◆ **The records**:

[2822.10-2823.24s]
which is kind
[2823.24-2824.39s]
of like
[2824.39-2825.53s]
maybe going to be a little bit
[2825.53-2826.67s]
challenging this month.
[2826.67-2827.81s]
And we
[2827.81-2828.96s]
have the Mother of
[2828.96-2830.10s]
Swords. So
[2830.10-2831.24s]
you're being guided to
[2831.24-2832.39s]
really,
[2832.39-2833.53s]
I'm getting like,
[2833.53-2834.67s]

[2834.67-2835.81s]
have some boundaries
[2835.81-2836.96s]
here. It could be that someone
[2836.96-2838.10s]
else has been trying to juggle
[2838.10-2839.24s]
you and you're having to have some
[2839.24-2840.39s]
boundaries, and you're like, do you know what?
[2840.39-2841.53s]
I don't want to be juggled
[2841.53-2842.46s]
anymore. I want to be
...
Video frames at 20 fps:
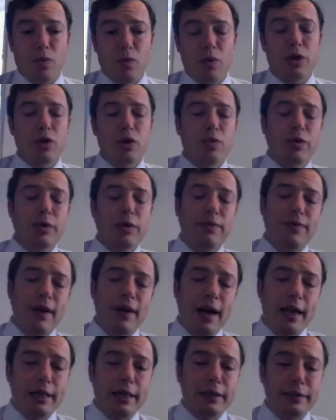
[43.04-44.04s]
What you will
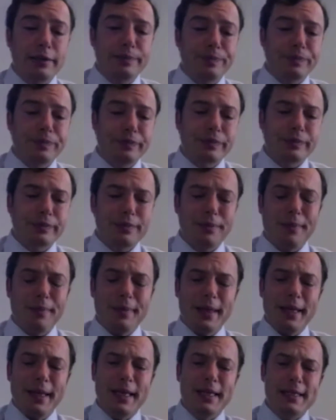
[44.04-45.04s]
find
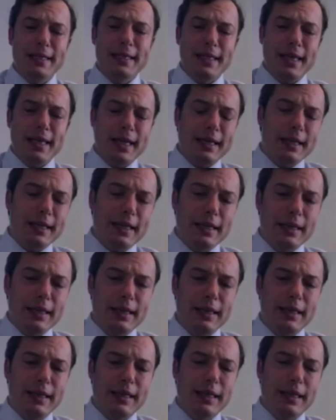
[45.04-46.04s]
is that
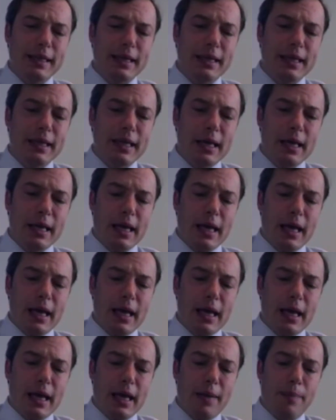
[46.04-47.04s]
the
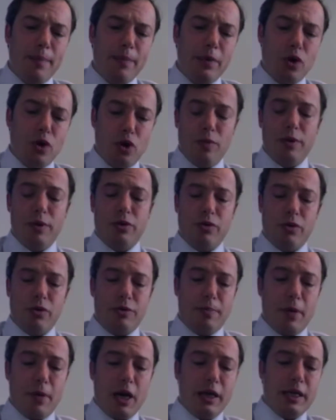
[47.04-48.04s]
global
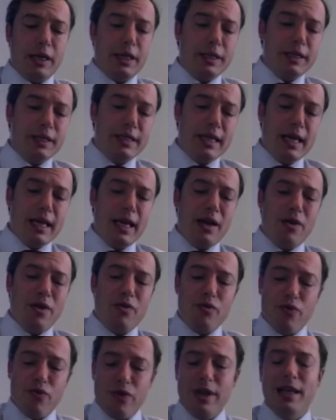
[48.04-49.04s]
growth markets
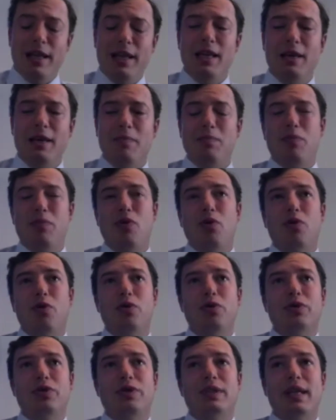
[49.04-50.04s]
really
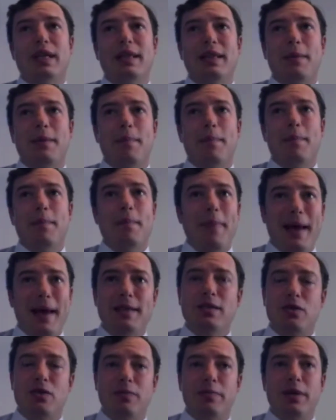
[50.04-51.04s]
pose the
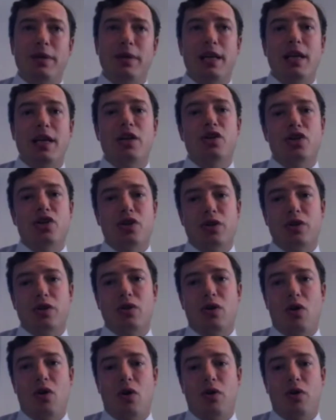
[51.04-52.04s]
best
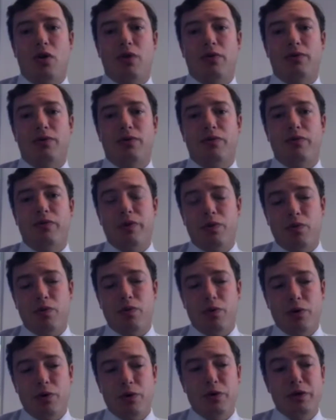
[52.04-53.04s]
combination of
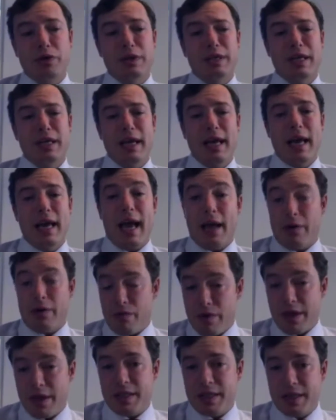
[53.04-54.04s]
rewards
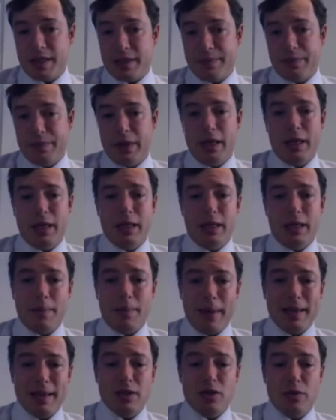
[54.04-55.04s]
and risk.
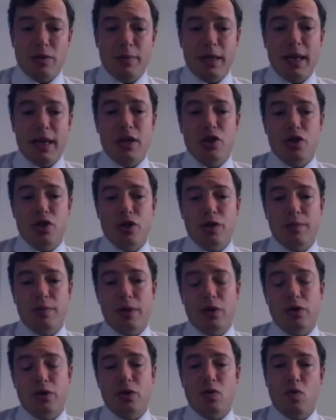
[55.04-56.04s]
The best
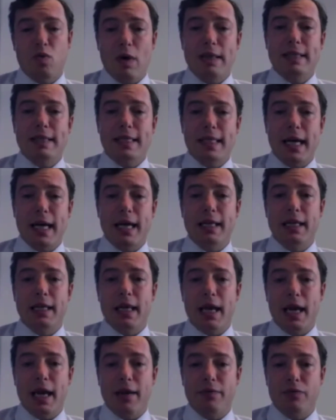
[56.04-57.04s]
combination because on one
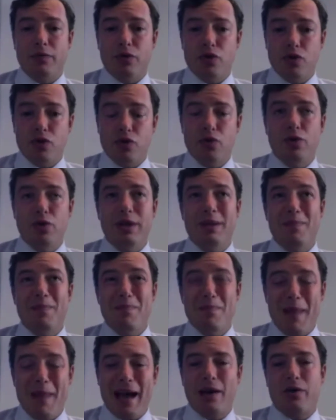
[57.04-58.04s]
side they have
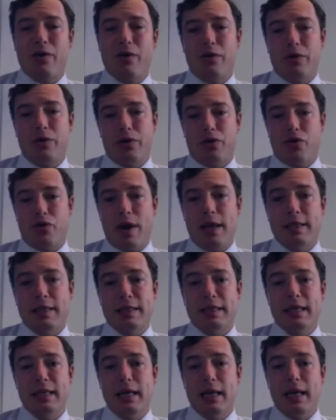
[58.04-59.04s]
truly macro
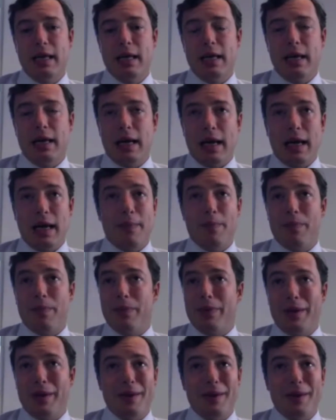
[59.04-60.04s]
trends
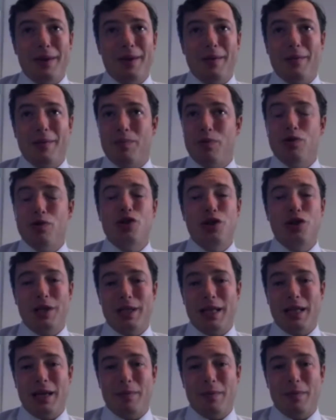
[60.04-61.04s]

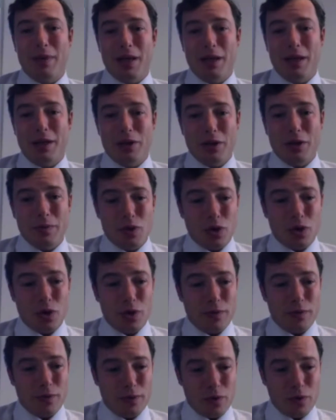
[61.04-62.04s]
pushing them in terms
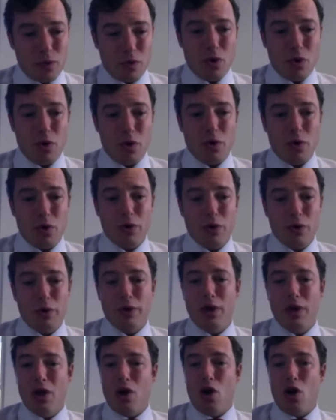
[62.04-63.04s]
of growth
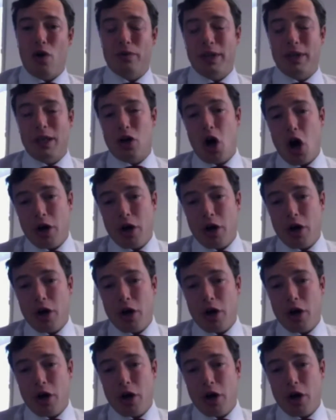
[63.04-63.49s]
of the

◆ **Problem requirements**: In the entries above, the lines between the one holding "[2824.39-2825.53s]" and the one holding "[2833.53-2834.67s]", inclusive, are to be printed exactly as written, and those alone.

◆ **Task solution**:
[2824.39-2825.53s]
maybe going to be a little bit
[2825.53-2826.67s]
challenging this month.
[2826.67-2827.81s]
And we
[2827.81-2828.96s]
have the Mother of
[2828.96-2830.10s]
Swords. So
[2830.10-2831.24s]
you're being guided to
[2831.24-2832.39s]
really,
[2832.39-2833.53s]
I'm getting like,
[2833.53-2834.67s]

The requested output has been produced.